Nobody really brings this up, says Ziolkowski, but we sometimes feel as if we have to act differently when we're helping people—pulled together, positive and cheerful at every moment. But take the case of Gaddy. During her first day at the veterans' center, she tried to smile, to fake her way through it, until several of the men asked her what was the matter. "They had been through trauma themselves in Iraq, Afghanistan and Vietnam," Ziolkowski says, "and they could sense that something was wrong." When she told the truth about why she had come, she and the men formed a connection, which helped her as much as them. That's the secret of service, says Ziolkowski, it's about both people receiving.

4. Start a Chain Reaction

Feeding and providing for shelter children is crucial, but so is teaching kids—not just to fish or to farm or to read—but to help others. This is especially true with underprivileged children, says Ziolkowski.
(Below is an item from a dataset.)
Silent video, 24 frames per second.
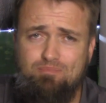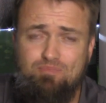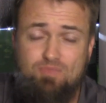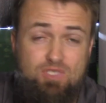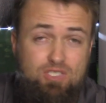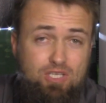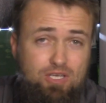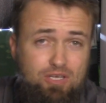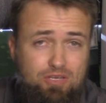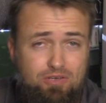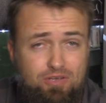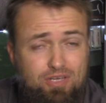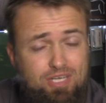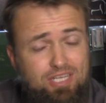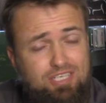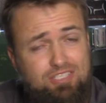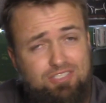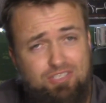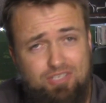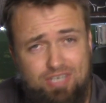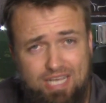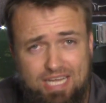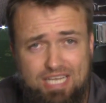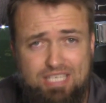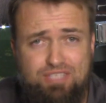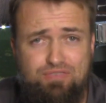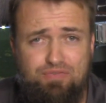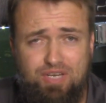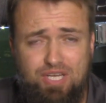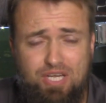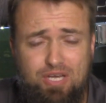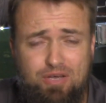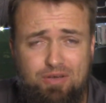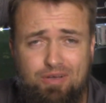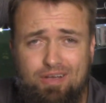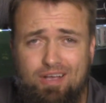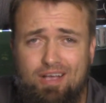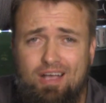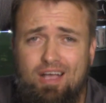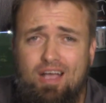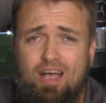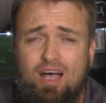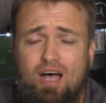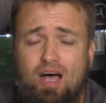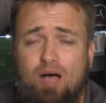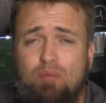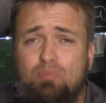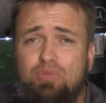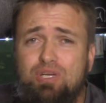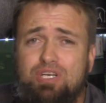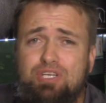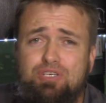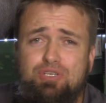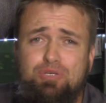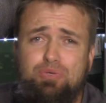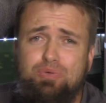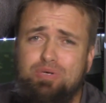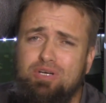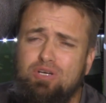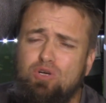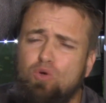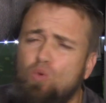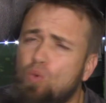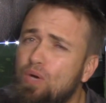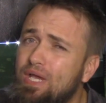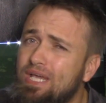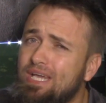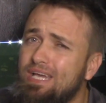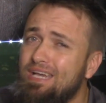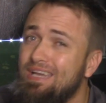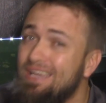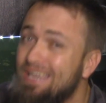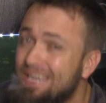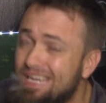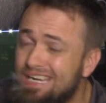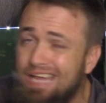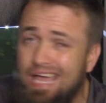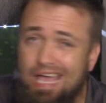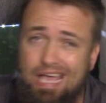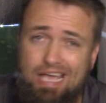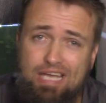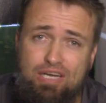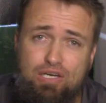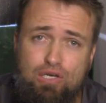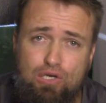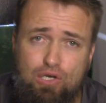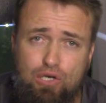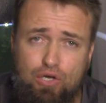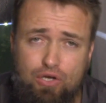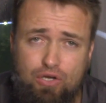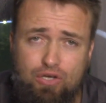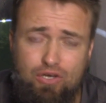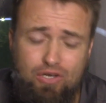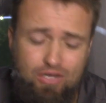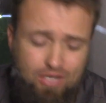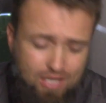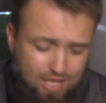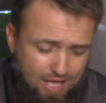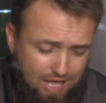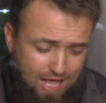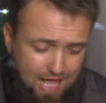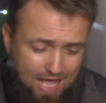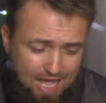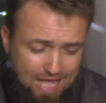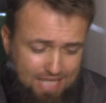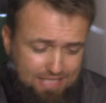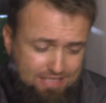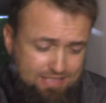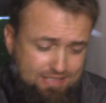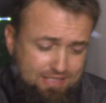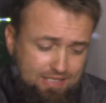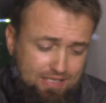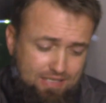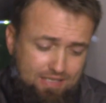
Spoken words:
So in today's video, I'm going to do a quick in-hand look at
By donating their time and efforts, they realize that even if they don't have an Xbox or a car or, in some cases, a house, they can contribute something, be it time or kindness or experience. This is why the participants in Ziolkowski's Detroit-area after-school programs are sent to Africa to build schools. If you teach a child to serve, he says, "There's a chain reaction." Gaddy, for example, after volunteering at her local homeless veterans' shelter, traveled with buildOn to Nicaragua to build schools in developing villages; now she runs her own volunteer programs at college. "All told," Ziolkowski says, "the people she's influenced are in the thousands."

Jim Ziolkowski is the found of buildOn and the author of Walk in Their Shoes: Can One Person Change the World?